Boris, 63 ans, habite à côté, dans la localité mitoyenne de Vorzel.

« Le couvre-feu a pris fin aujourd’hui. J’ai donc décidé de venir réparer le portail de la maison de notre fils car ses voisins ont dit qu’il était cassé. Les Russes ont tout volé dans la maison, brisé les portes et les fenêtres », dit-il.

« J’avais peur d’aller à l’intérieur car cela pouvait être piégé. On peut tout attendre de ces “ fascistes ”, nous les avons vus ! », assure le retraité, ancien officier supérieur dans la police.

« Ils ont tout pillé »

À Vorzel, les soldats étaient là aussi et sont restés un mois, comme à Boutcha.

Le policier retraité, qui habite Kyiv en temps normal, était à Vorzel avec sa femme dans leur maison secondaire pour se reposer après une opération. Convalescent, « je ne pouvais pas me battre », explique-t-il.

Surpris par les bombardements, ils n’ont pas pu retourner à Kyiv et sont restés à Vorzel.

Boris raconte que le fils de leur voisine a été tué un soir, « car des Russes équipés de caméras thermiques ont lancé des grenades à partir de drones sur tous ceux qui sortaient dehors ».

Il y a une semaine, quand les soldats russes se sont retirés de la région, « ils ont emporté tout ce qu’ils pouvaient avec eux.
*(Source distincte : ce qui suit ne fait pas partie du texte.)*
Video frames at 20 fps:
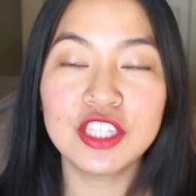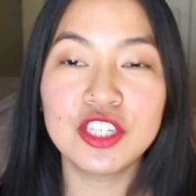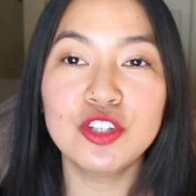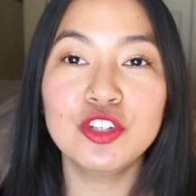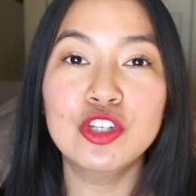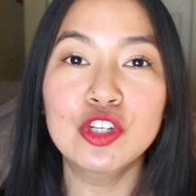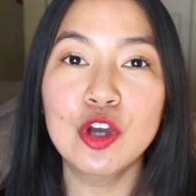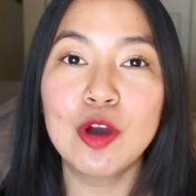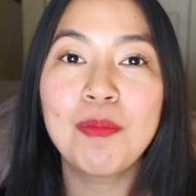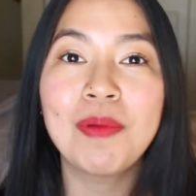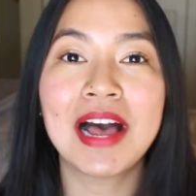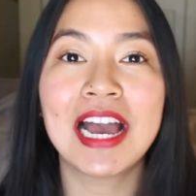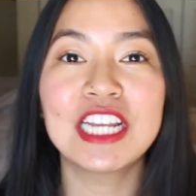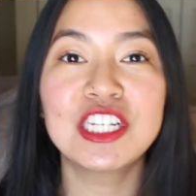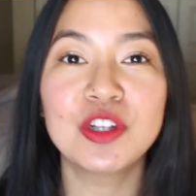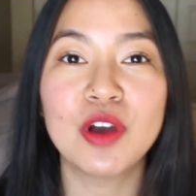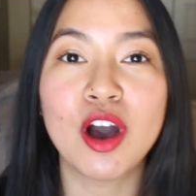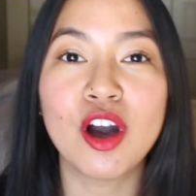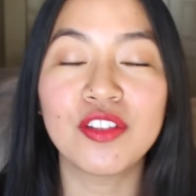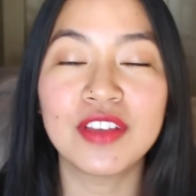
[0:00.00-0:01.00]
you do apply
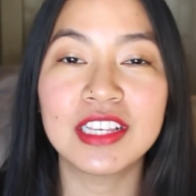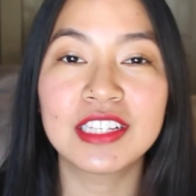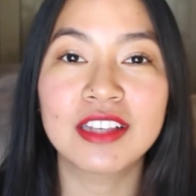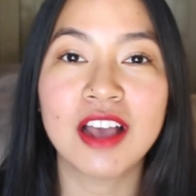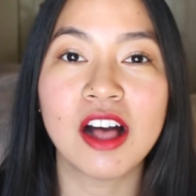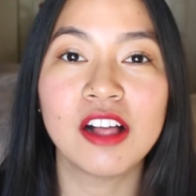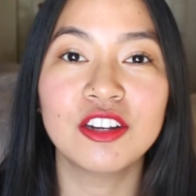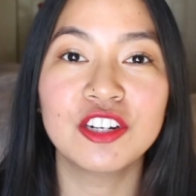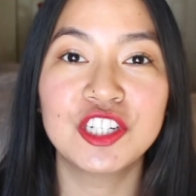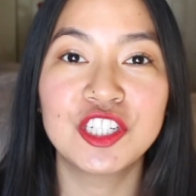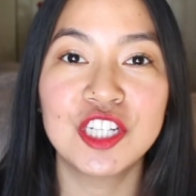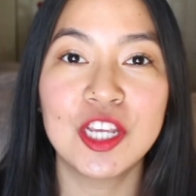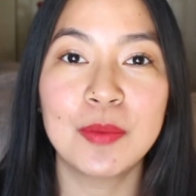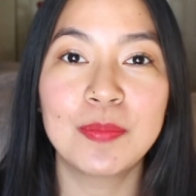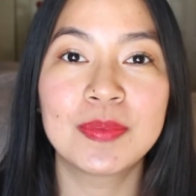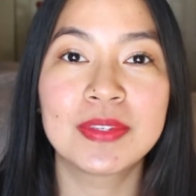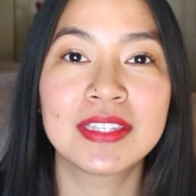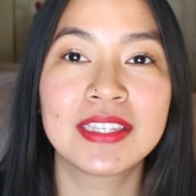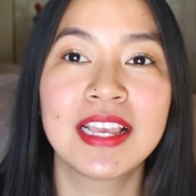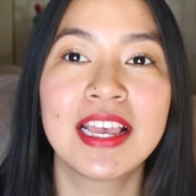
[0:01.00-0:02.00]
to all these
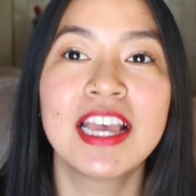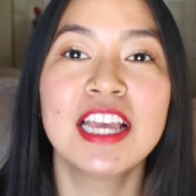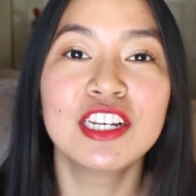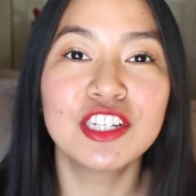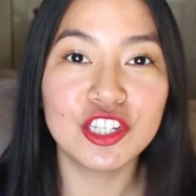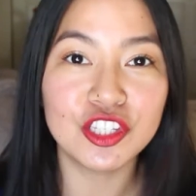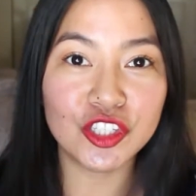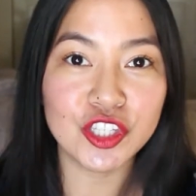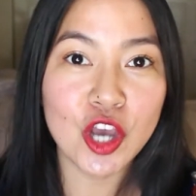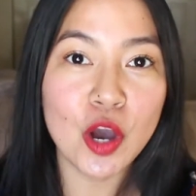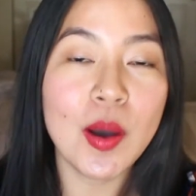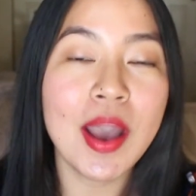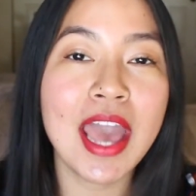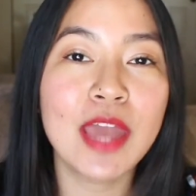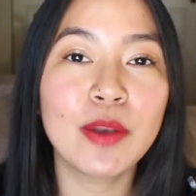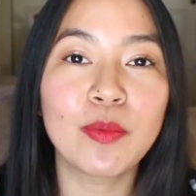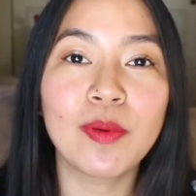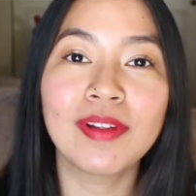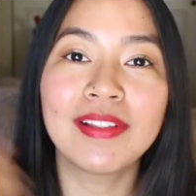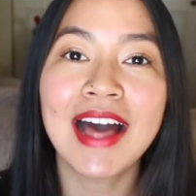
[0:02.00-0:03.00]
scholarships, just go
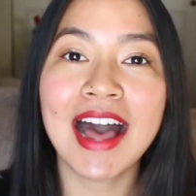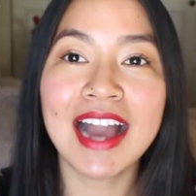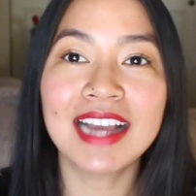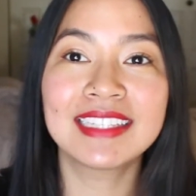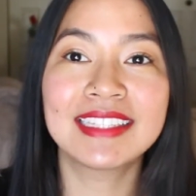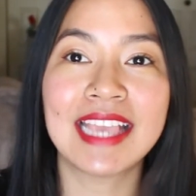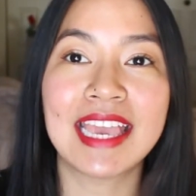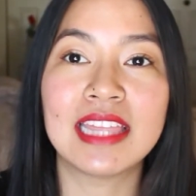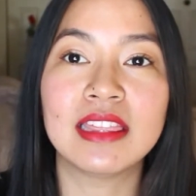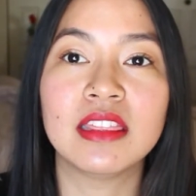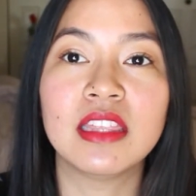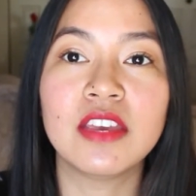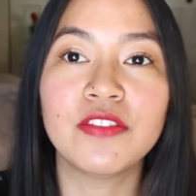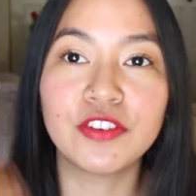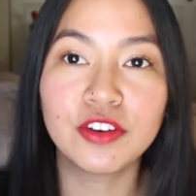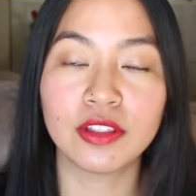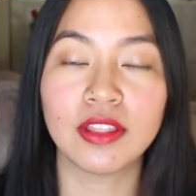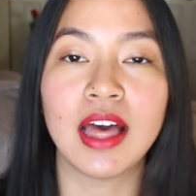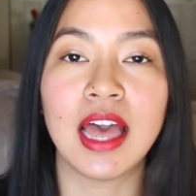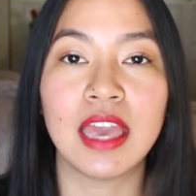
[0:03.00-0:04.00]
ahead, relax, and live
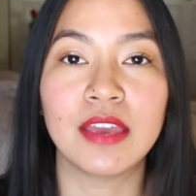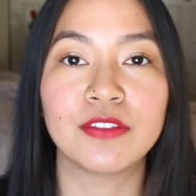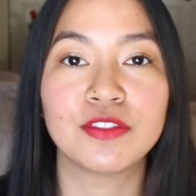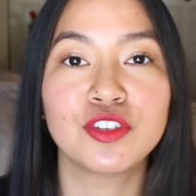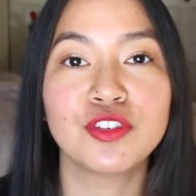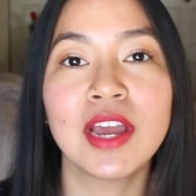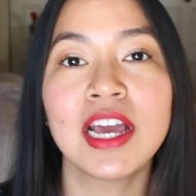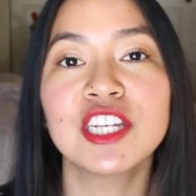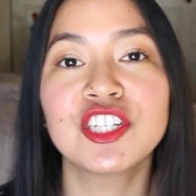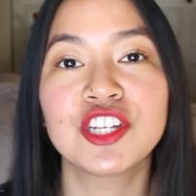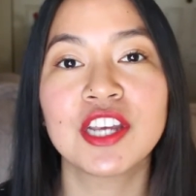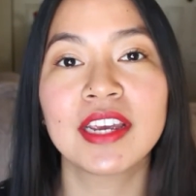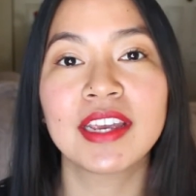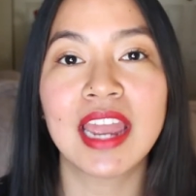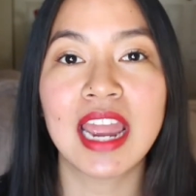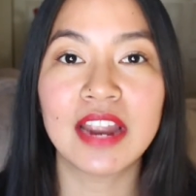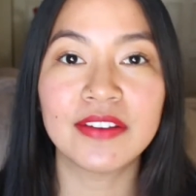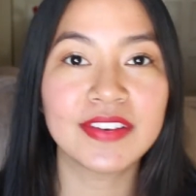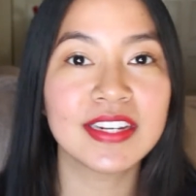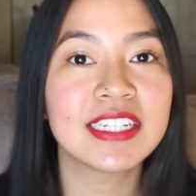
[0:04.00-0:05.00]
your life. Do not check
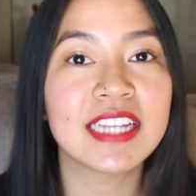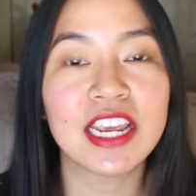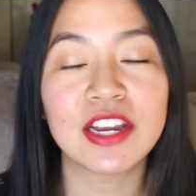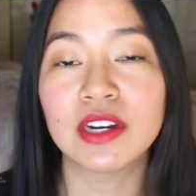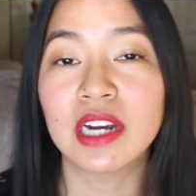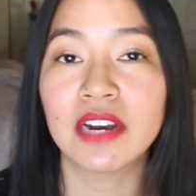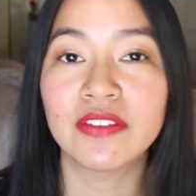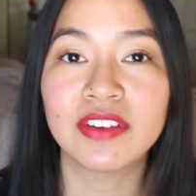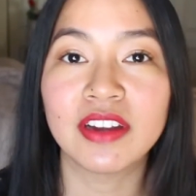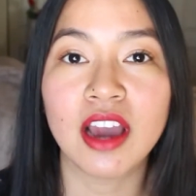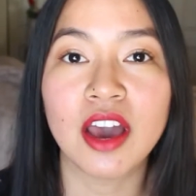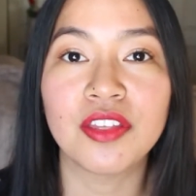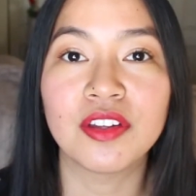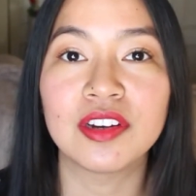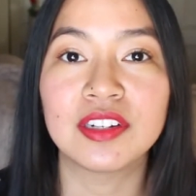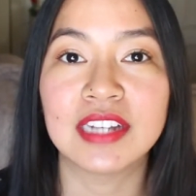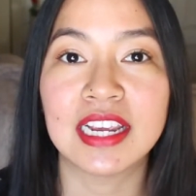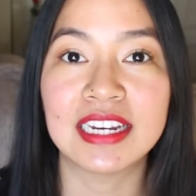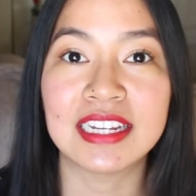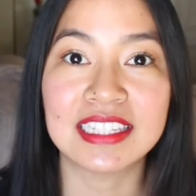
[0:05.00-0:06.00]
every day or every other
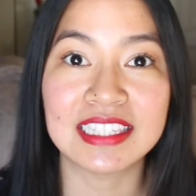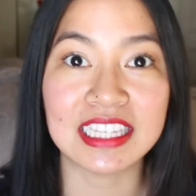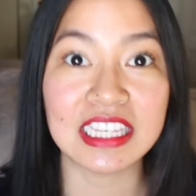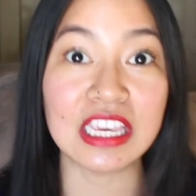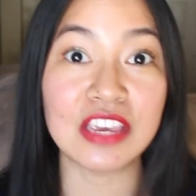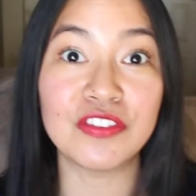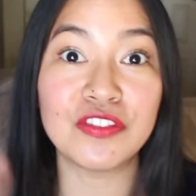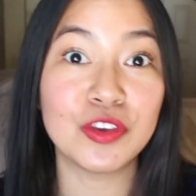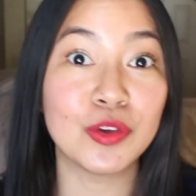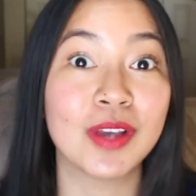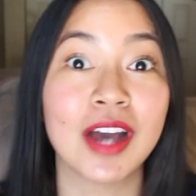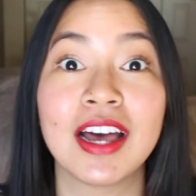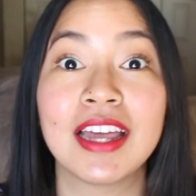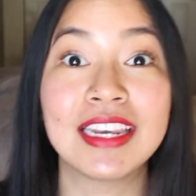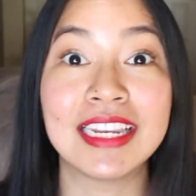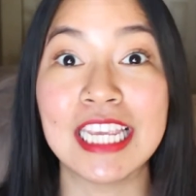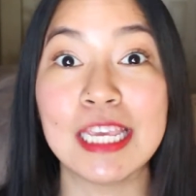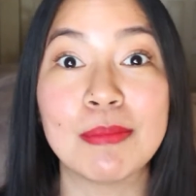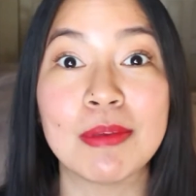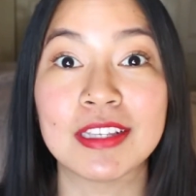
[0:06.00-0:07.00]
day to see if you got
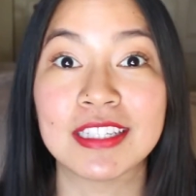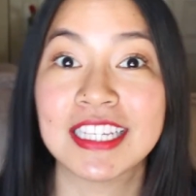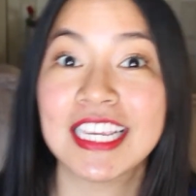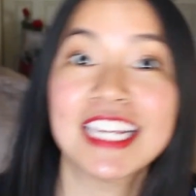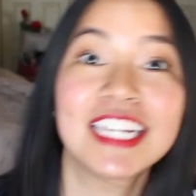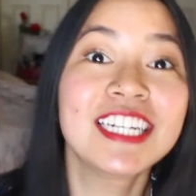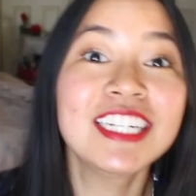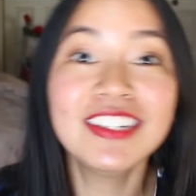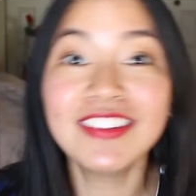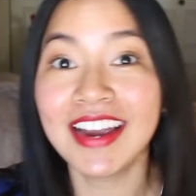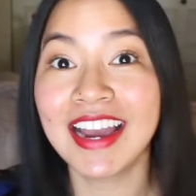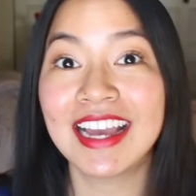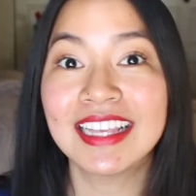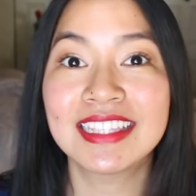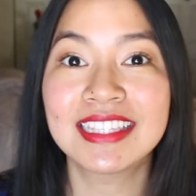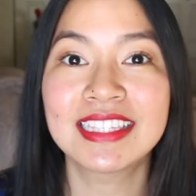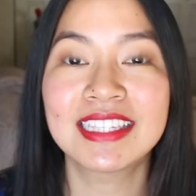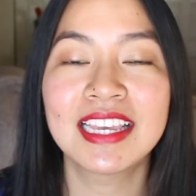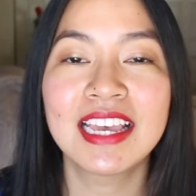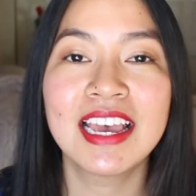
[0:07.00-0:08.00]
an email saying
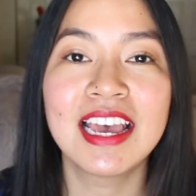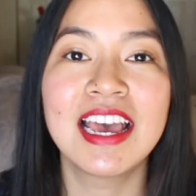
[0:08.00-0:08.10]
congrats.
Ils ont tout pillé, leurs véhicules blindés débordaient d’affaires volées », dit-il en remontant sur son vélo pour quitter Boutcha.

Il n’a pas eu le temps de voir un petit convoi de gros 4X4 blanc, sigles UN bleus, s’arrêter devant la mairie de la ville.

Martin Griffiths, le secrétaire général adjoint de l’ONU pour les Affaires humanitaires, vient de débarquer pour une courte visite.

Devant une fosse commune creusée par les Ukrainiens, où des corps apparaissent encore à demi-enterrés, le diplomate britannique, pantalon et t-shirt noirs, se fait expliquer par un responsable de la mairie comment des civils ont été tués ces dernières semaines à Boutcha.

PHOTO RONALDO SCHEMIDT, AGENCE FRANCE-PRESSE

Vue aérienne sur l’église Saint-Andrew de Boutcha où une fosse commune a été creusée.

« Le monde est déjà profondément choqué » par les exactions commises, particulièrement à Boutcha, dit Martin Griffiths : « La prochaine étape est de mener une enquête ».

Après une heure sur place, le convoi de l’ONU quitte la ville.

Devant la fosse, attenante à une église blanche aux dômes dorés, l’archevêque Sviatoslav Chevtchouk, chef de l’Église gréco-catholique ukrainienne, dit une prière et se recueille.

« Nous avons vu le génocide du peuple ukrainien ici », dit-il à l’AFP.

« Nous prions parce que le juge le plus important est Dieu tout-puissant, mais la justice doit être rendue même ici. Sinon, si nous ne condamnons pas un tel crime, ce crime sera répété ».